From: Marc Zyngier <marc.zyngier@arm.com>
To: Catalin Marinas <catalin.marinas@arm.com>,
Christoffer Dall <christoffer.dall@linaro.org>
Cc: "kvmarm@lists.cs.columbia.edu" <kvmarm@lists.cs.columbia.edu>,
"linux-arm-kernel@lists.infradead.org"
<linux-arm-kernel@lists.infradead.org>,
"kvm@vger.kernel.org" <kvm@vger.kernel.org>,
"jungseoklee85@gmail.com" <jungseoklee85@gmail.com>,
Joel Schopp <joel.schopp@amd.com>
Subject: Re: [PATCH v2 1/3] arm64: KVM: Implement 48 VA support for KVM EL2 and Stage-2
Date: Tue, 07 Oct 2014 14:28:43 +0100 [thread overview]

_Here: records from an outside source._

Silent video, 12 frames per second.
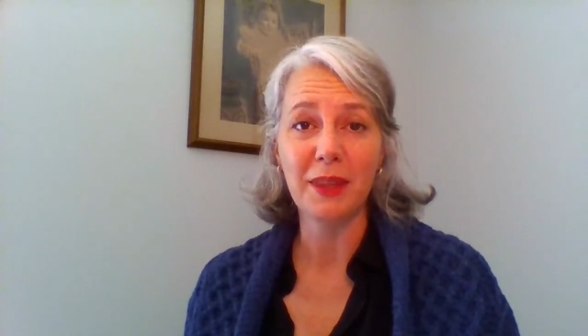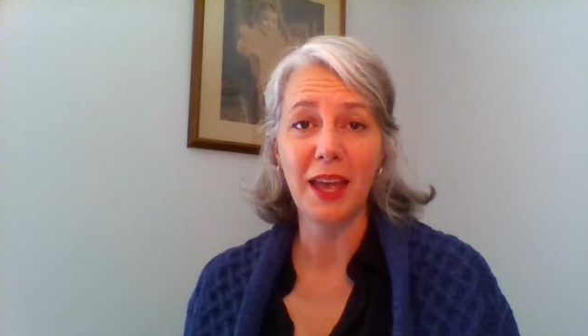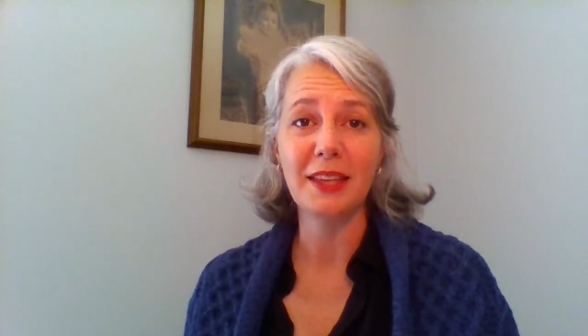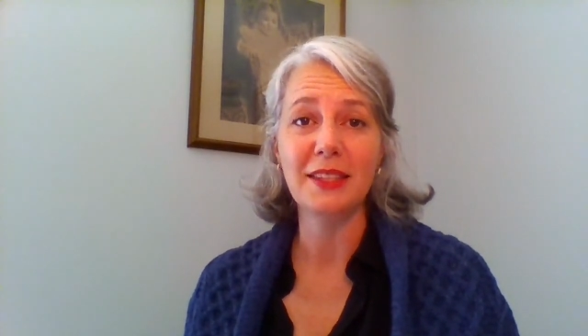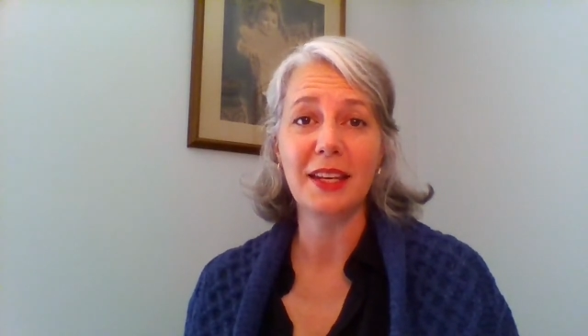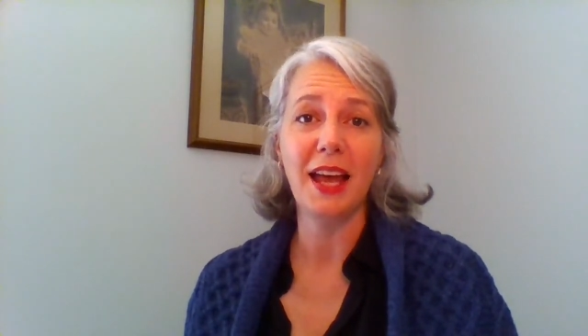
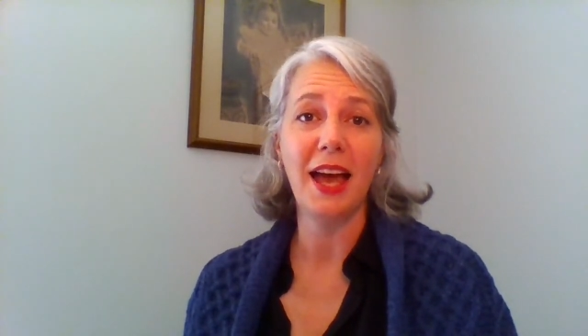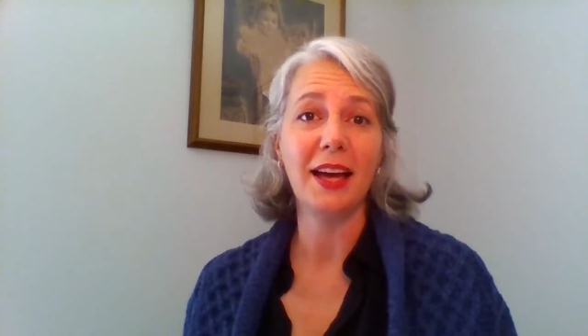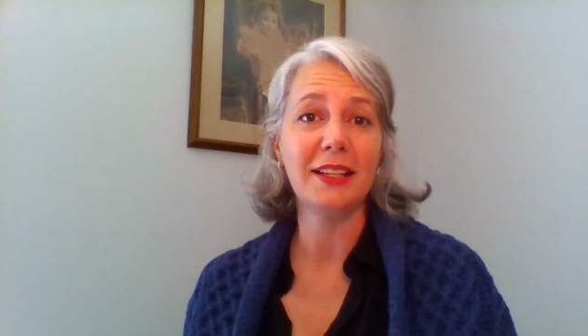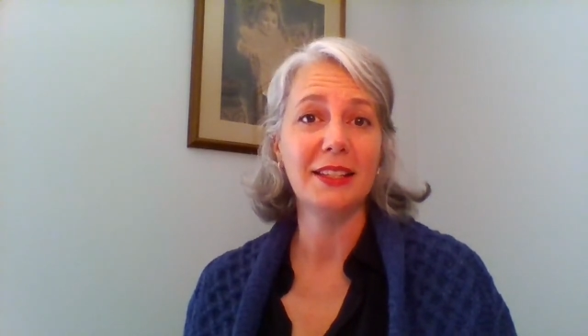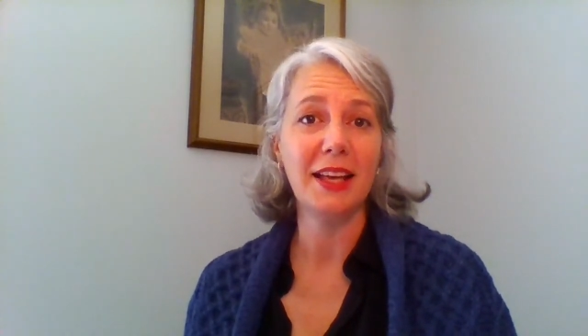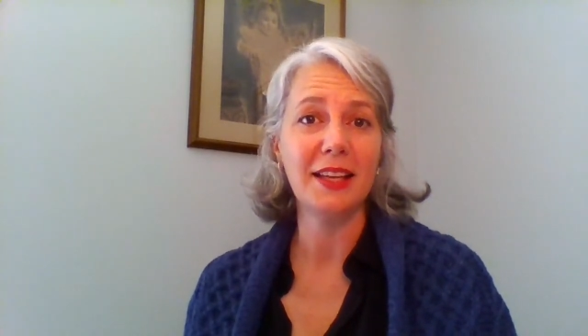as an
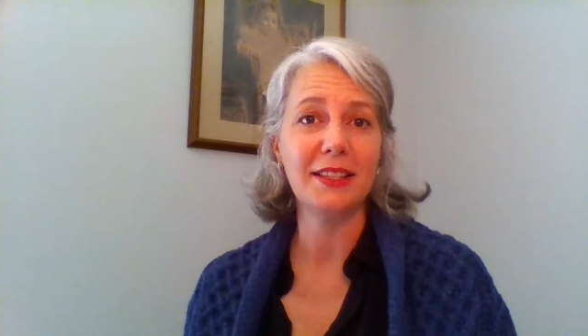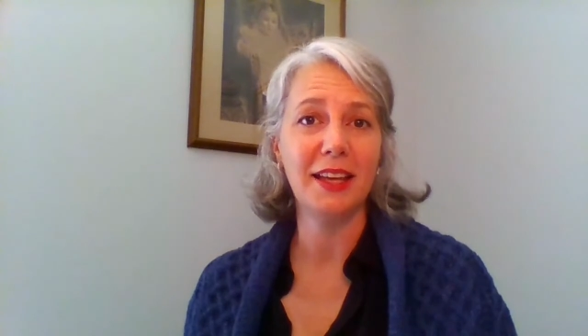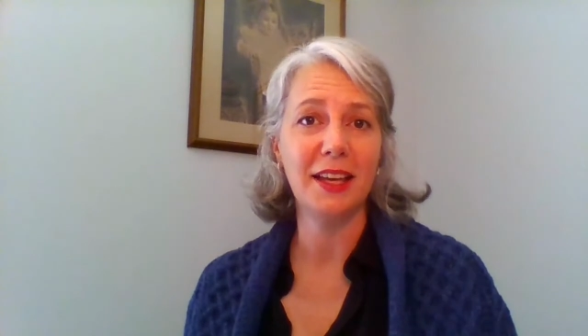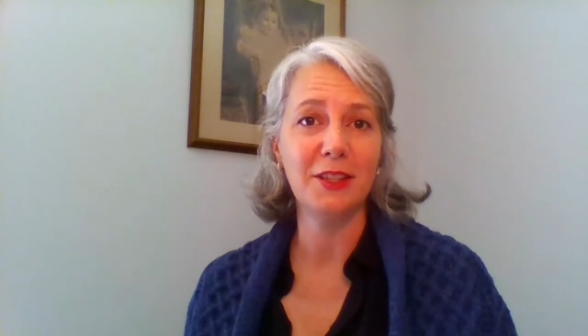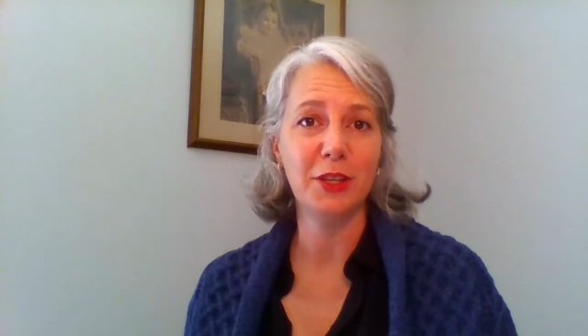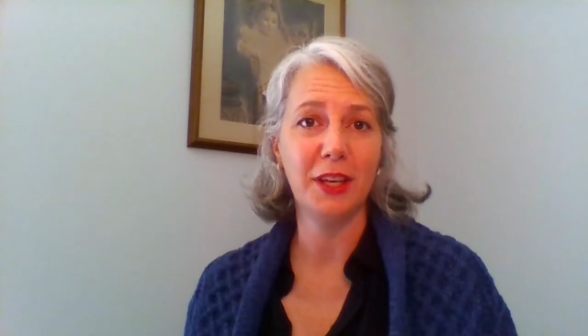access
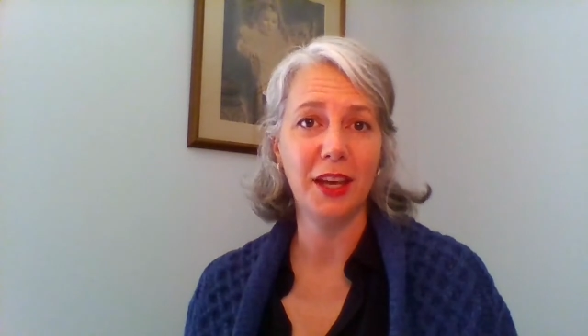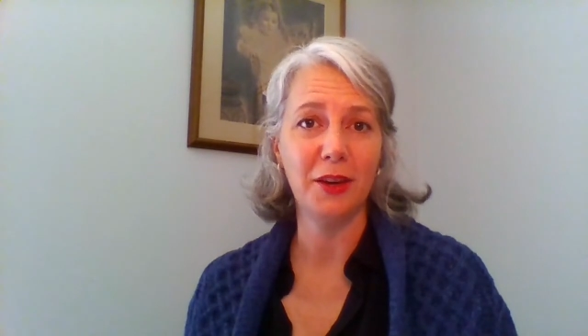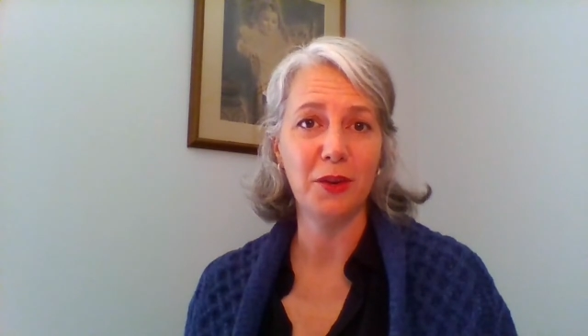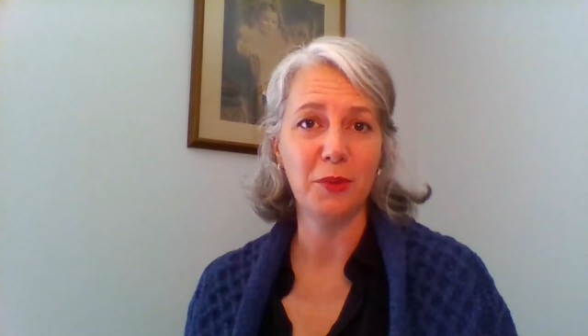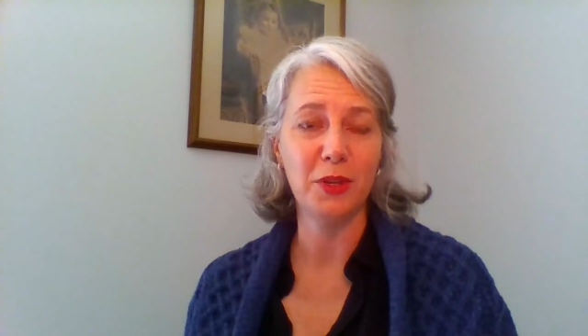educator,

Message-ID: <5433EA8B.6010502@arm.com> (raw)
In-Reply-To: <20141007104846.GB12675@e104818-lin.cambridge.arm.com>
On 07/10/14 11:48, Catalin Marinas wrote:
> On Mon, Oct 06, 2014 at 09:30:25PM +0100, Christoffer Dall wrote:
>> +/**
>> + * kvm_prealloc_hwpgd - allocate inital table for VTTBR
>> + * @kvm: The KVM struct pointer for the VM.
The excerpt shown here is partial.